Modeling Molecular Kinetics with Koopman Operators and Kernel-based Learning

This was part of Data Sciences for Mesoscale and Macroscale Materials Models

Feliks Nüske, Max Planck Institute DCTS Magdeburg

Monday, May 13, 2024

Abstract:

Koopman operator theory (Mezić, Nonlinear Dynamics, 2005) has emerged as a powerful modeling approach for complex dynamical systems arising in physics, chemistry, materials science, and engineering. The basic idea is to leverage existing simulation data to learn a linear model that allows to predict expectation values of observable functions at future times. Though the algorithm is conceptually quite simple, its underlying mathematical structure (the Koopman operator semigroup) is very rich, and can be used for different purposes including control, coarse graining, or the identification of metastable states in complex molecules and materials (Noé and Clementi, Current opinion in structural biology, 2017), (Klus, Nüske, Peitz et al, Physica D, 2020).

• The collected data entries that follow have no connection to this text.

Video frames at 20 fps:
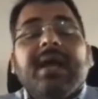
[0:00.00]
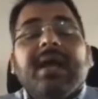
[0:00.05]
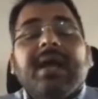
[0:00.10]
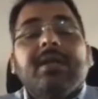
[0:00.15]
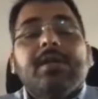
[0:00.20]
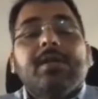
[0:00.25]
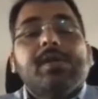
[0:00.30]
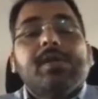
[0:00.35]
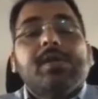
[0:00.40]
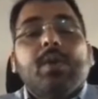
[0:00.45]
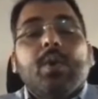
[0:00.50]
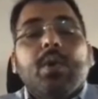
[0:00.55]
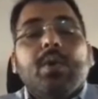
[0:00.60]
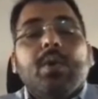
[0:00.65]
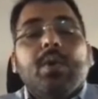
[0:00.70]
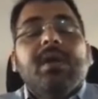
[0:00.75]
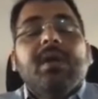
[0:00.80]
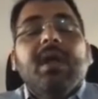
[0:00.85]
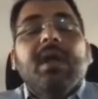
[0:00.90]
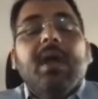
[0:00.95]
That
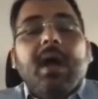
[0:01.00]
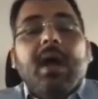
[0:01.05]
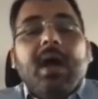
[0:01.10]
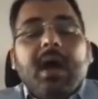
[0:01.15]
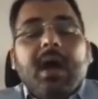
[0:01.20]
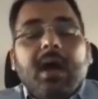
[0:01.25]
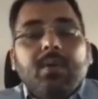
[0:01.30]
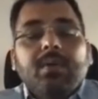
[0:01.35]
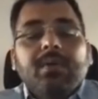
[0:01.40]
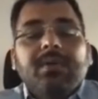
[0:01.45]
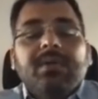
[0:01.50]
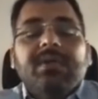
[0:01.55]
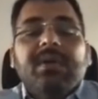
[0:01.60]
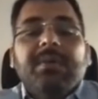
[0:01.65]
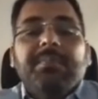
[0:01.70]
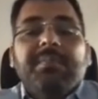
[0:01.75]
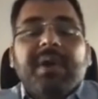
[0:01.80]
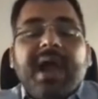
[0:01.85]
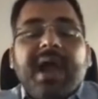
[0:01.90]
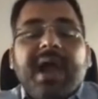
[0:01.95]
showed how
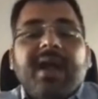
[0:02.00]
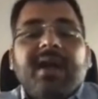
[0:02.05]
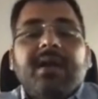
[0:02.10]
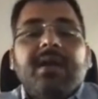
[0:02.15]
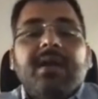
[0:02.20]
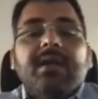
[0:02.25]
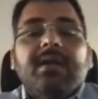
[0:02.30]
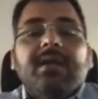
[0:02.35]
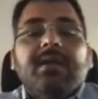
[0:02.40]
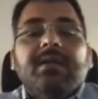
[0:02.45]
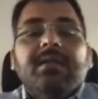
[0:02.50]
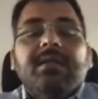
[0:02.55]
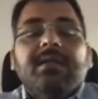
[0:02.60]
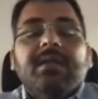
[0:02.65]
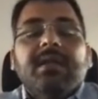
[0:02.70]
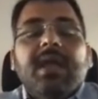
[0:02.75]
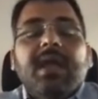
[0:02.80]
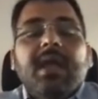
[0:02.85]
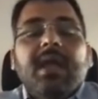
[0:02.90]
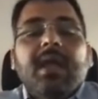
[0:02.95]
the brand
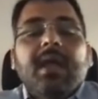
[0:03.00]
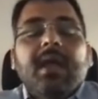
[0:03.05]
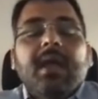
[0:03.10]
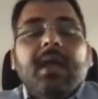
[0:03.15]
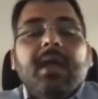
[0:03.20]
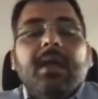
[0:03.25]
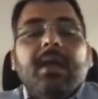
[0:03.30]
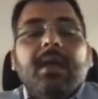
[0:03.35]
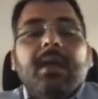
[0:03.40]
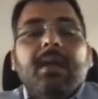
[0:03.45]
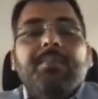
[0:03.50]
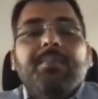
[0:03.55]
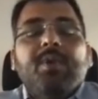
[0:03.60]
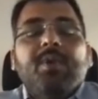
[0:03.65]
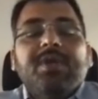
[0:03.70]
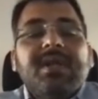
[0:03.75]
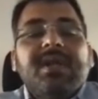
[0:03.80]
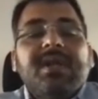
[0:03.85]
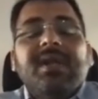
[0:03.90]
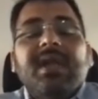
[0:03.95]
is
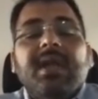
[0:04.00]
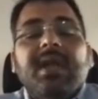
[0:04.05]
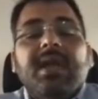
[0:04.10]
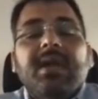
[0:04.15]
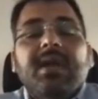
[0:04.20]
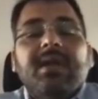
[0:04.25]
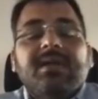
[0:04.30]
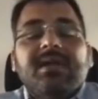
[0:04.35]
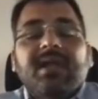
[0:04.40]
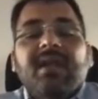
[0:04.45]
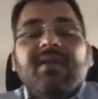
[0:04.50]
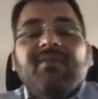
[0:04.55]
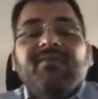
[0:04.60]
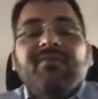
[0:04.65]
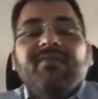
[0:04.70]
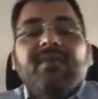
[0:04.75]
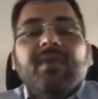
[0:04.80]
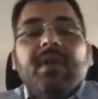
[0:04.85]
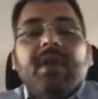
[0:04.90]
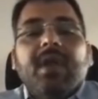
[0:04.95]
positioning
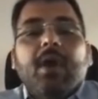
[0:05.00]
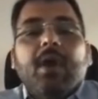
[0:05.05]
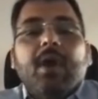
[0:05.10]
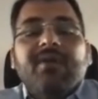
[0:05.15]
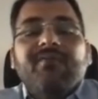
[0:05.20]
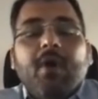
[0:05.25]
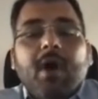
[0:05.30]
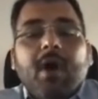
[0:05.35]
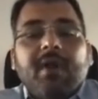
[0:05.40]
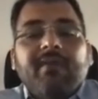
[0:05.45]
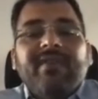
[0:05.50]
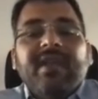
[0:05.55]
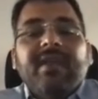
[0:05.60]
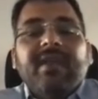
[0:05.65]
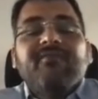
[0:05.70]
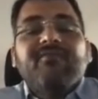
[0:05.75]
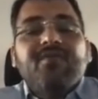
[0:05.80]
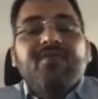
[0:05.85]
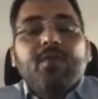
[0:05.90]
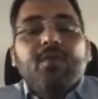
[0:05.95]
itself on an
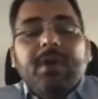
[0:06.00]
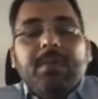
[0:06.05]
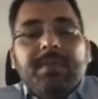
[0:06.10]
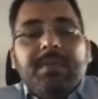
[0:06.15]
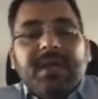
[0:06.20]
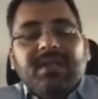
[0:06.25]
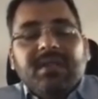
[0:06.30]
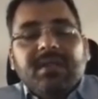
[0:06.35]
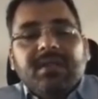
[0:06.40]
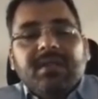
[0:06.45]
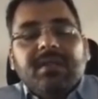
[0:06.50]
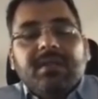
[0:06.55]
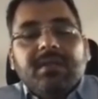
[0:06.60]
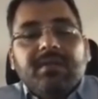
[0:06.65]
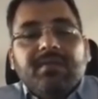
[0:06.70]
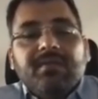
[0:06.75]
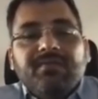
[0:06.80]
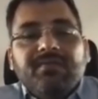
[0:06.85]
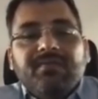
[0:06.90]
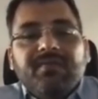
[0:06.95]
evolving fluid
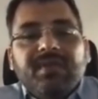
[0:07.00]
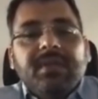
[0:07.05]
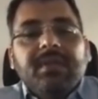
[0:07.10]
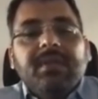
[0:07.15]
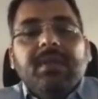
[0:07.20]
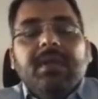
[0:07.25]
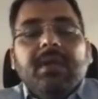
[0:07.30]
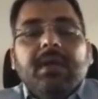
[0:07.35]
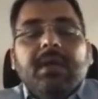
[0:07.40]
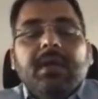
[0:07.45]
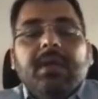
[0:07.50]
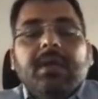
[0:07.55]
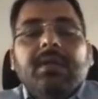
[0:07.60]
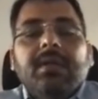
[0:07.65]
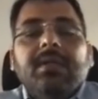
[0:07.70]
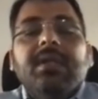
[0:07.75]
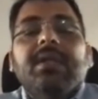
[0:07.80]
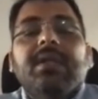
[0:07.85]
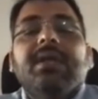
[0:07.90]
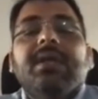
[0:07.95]
basis with
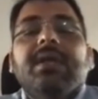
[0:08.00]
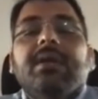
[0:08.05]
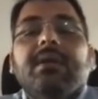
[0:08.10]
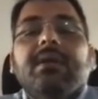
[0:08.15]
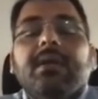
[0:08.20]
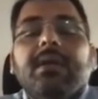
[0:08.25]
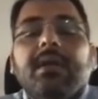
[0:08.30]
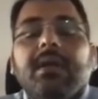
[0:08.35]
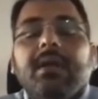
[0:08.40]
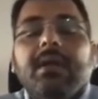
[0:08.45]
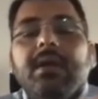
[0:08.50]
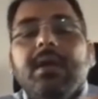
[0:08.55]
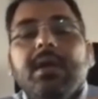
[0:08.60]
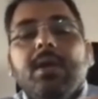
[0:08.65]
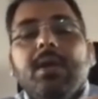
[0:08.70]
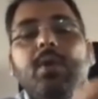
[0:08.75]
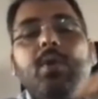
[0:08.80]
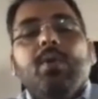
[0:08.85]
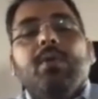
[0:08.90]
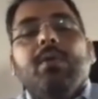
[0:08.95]
their
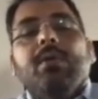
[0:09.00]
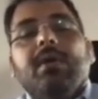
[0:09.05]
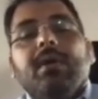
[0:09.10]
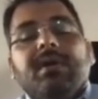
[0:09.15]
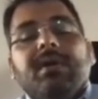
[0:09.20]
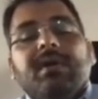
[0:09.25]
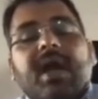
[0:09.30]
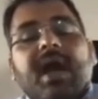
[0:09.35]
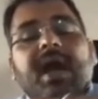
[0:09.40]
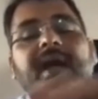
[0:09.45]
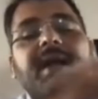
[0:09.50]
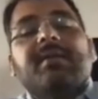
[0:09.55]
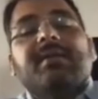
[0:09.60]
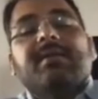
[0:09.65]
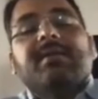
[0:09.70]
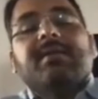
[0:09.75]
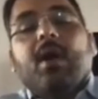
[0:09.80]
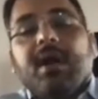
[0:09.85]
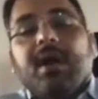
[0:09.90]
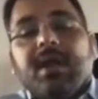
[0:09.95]
new
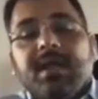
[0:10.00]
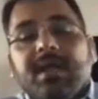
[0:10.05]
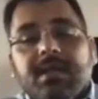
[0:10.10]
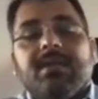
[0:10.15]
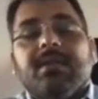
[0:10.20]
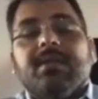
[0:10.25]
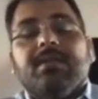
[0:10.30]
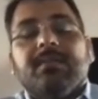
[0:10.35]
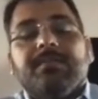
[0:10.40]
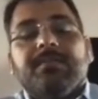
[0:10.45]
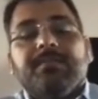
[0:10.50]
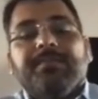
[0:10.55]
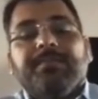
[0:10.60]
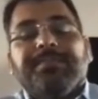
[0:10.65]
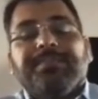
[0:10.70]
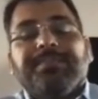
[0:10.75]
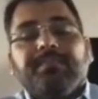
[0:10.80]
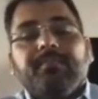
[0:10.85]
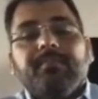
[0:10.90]
target audiences,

A critical modeling decision in this context is the choice of a finite-dimensional basis set (called dictionary). Kernel methods, which are well-known in other application areas of machine learning, have recently been shown to provide a powerful model class for Koopman learning, requiring only little prior information. The price to pay is that the dictionary size scales with the data size, leading to large-scale linear algebra problems that can become challenging to solve in practice. In this contribution (Nüske and Klus, Journal of Chemical Physics, 2023), we demonstrate that stochastic low-rank approximations based on Random Fourier features lead to reduced linear algebra problems that can be solved at much lower cost. We also show that hyper-parameters of the kernel can be tuned efficiently based on physical principles, allowing for an effective identification of metastable states in molecular systems.